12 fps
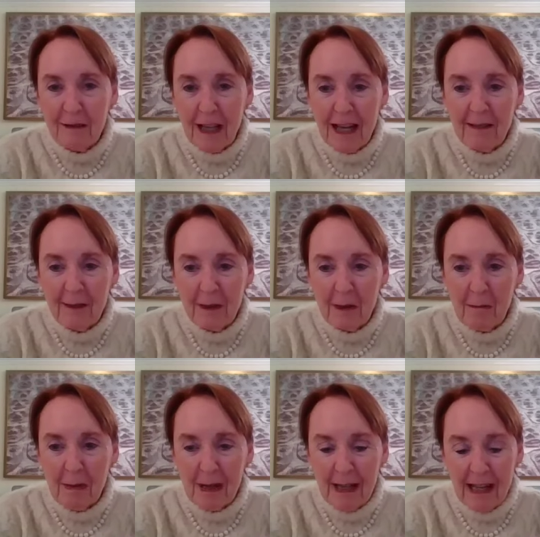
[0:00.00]
flies
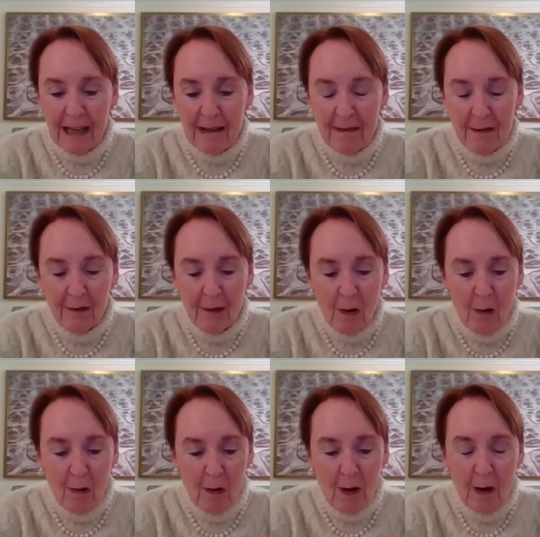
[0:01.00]
here? But I
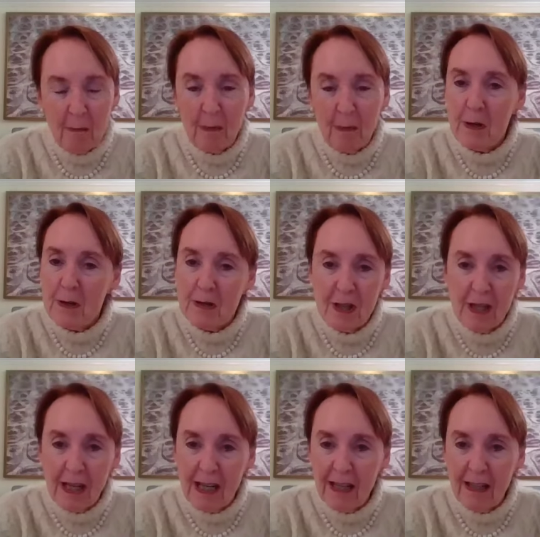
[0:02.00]
so
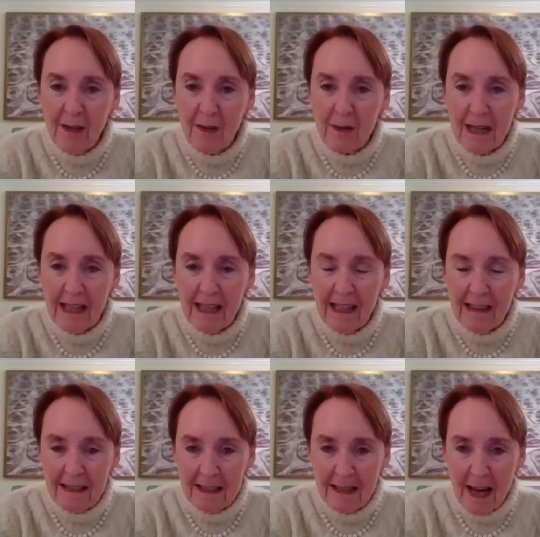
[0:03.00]
appreciate your
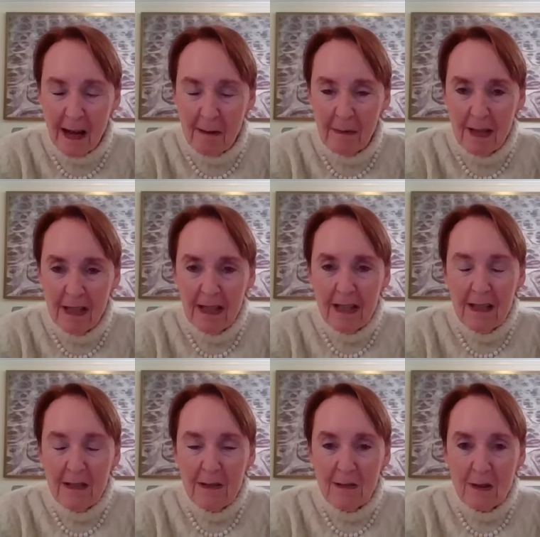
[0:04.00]
taking the time
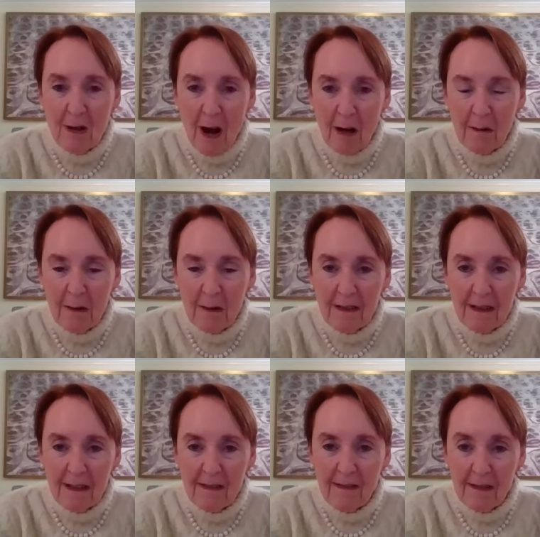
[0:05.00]
to talk with
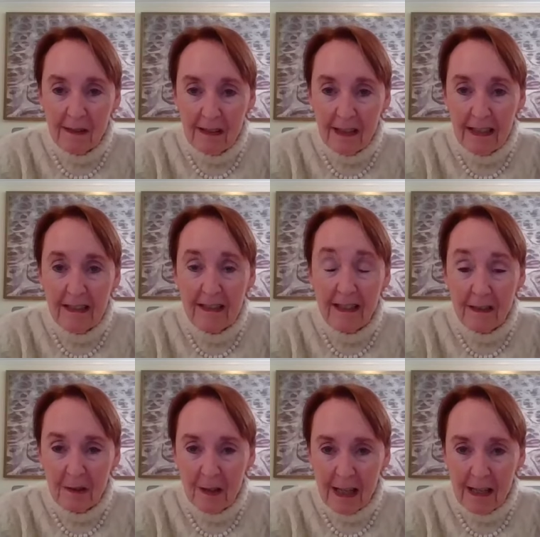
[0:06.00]
us, Celine,
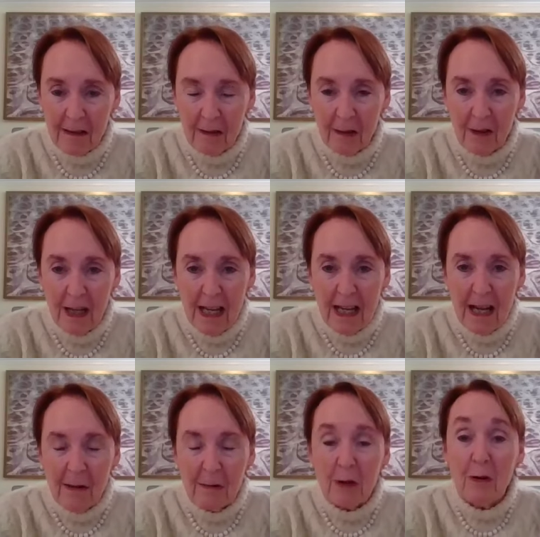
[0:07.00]
Dr. Gounder,
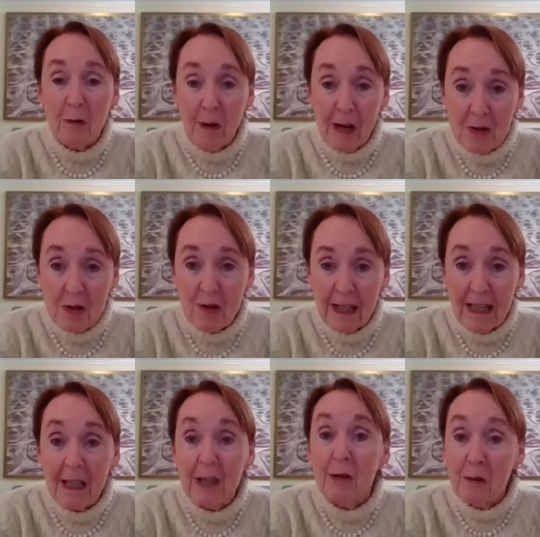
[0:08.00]
and we
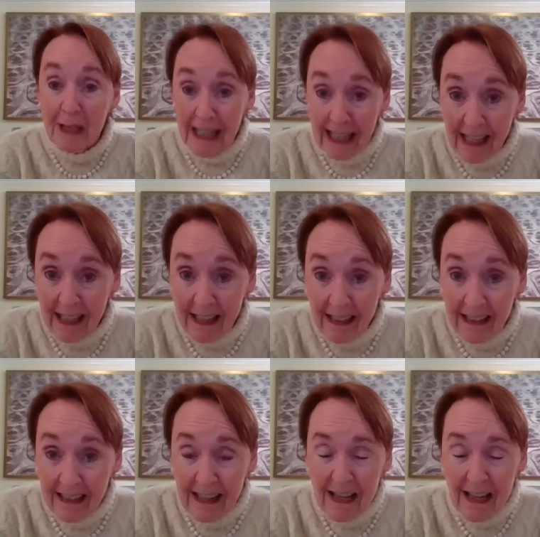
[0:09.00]
congratulate you again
* * * *
→ WORK TO BE COMPLETED:
Set every record down again verbatim, without pictures.

→ REPLY:
12 fps
[0:00.00]
flies
[0:01.00]
here? But I
[0:02.00]
so
[0:03.00]
appreciate your
[0:04.00]
taking the time
[0:05.00]
to talk with
[0:06.00]
us, Celine,
[0:07.00]
Dr. Gounder,
[0:08.00]
and we
[0:09.00]
congratulate you again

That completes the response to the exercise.